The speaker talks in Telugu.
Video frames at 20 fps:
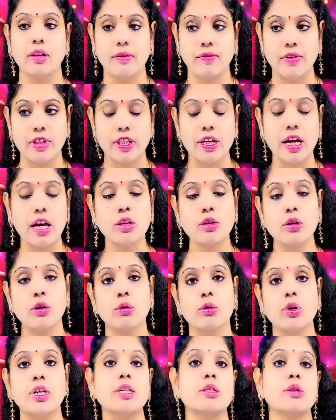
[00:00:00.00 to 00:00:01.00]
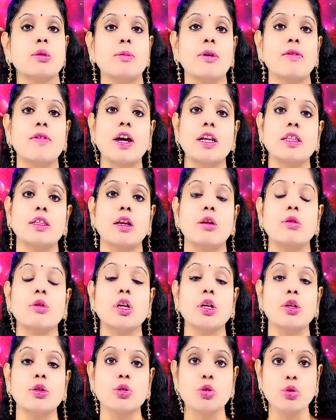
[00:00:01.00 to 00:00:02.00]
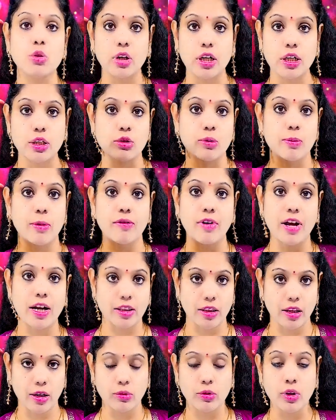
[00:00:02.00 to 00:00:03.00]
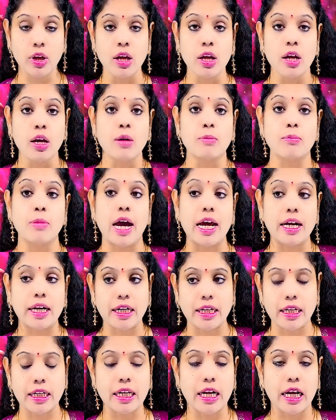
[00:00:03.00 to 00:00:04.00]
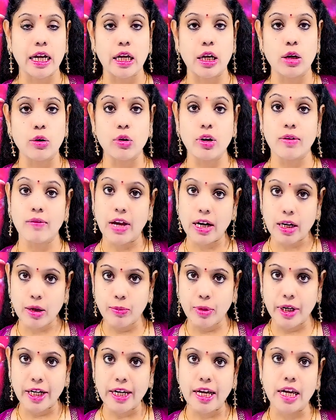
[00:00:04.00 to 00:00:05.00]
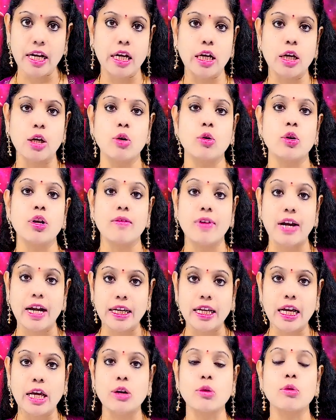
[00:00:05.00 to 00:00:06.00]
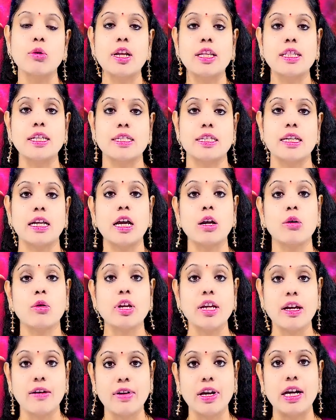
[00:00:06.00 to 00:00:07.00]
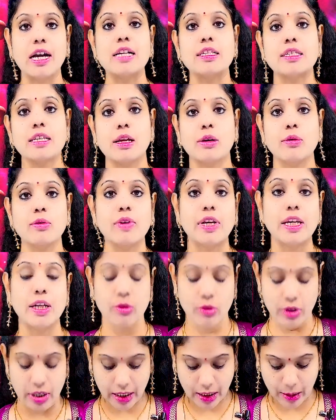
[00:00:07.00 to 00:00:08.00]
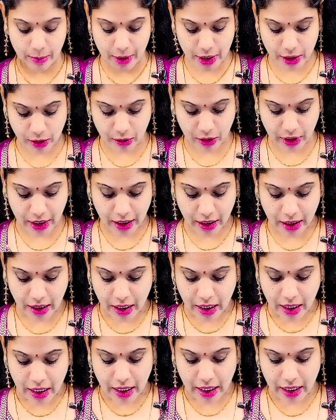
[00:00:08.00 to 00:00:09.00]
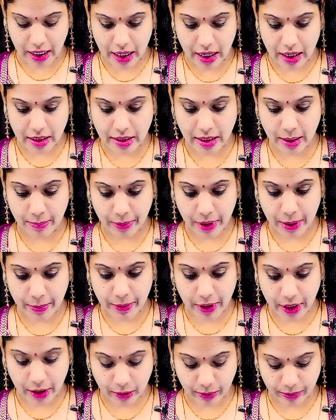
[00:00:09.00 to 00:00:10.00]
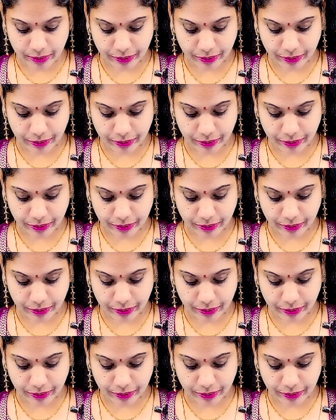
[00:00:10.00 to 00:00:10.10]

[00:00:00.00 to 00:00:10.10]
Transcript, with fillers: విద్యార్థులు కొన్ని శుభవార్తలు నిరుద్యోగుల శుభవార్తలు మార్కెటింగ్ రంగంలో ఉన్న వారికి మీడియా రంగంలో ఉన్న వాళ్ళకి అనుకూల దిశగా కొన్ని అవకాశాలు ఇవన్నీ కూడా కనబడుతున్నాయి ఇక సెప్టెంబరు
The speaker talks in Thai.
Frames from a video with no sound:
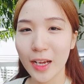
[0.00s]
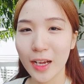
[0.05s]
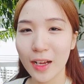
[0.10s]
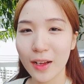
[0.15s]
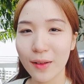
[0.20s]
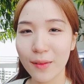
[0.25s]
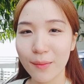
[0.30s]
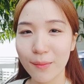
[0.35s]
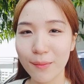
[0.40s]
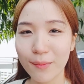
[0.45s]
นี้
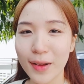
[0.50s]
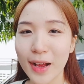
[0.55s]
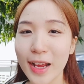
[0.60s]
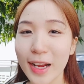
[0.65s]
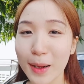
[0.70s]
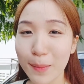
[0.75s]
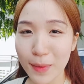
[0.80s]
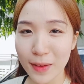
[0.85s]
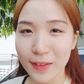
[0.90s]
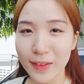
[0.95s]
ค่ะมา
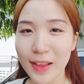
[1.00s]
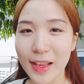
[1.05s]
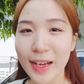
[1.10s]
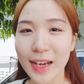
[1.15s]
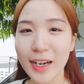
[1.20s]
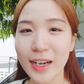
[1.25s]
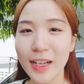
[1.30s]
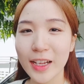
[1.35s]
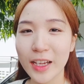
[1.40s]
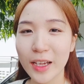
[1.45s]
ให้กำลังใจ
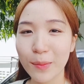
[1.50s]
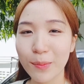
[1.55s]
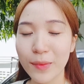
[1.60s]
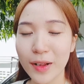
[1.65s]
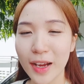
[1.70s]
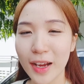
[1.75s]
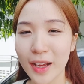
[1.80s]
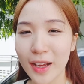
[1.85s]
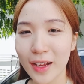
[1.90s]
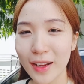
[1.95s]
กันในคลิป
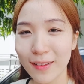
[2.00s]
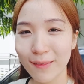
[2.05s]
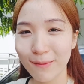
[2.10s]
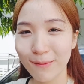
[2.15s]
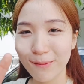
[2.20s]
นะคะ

--

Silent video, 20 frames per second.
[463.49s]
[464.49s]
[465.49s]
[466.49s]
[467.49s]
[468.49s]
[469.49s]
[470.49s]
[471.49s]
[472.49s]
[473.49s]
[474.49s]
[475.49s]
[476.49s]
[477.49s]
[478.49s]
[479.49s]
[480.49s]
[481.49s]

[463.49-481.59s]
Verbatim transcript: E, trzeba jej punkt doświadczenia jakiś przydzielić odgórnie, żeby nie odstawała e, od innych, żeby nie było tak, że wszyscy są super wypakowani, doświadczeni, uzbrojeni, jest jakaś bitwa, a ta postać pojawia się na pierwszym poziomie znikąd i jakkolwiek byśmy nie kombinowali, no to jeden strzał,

--

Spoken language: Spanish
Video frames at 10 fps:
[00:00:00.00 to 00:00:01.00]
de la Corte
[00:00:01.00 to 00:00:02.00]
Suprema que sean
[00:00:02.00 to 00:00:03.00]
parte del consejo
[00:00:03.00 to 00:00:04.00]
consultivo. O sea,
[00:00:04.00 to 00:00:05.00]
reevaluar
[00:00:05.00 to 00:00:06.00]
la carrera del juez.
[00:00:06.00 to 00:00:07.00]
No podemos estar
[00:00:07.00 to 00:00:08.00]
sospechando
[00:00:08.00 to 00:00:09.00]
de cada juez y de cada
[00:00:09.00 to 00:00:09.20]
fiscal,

[Exercise objective] From the entries above, collect every line with the string "speaker" in it.

[Answer section]
The speaker talks in Telugu.
The speaker talks in Thai.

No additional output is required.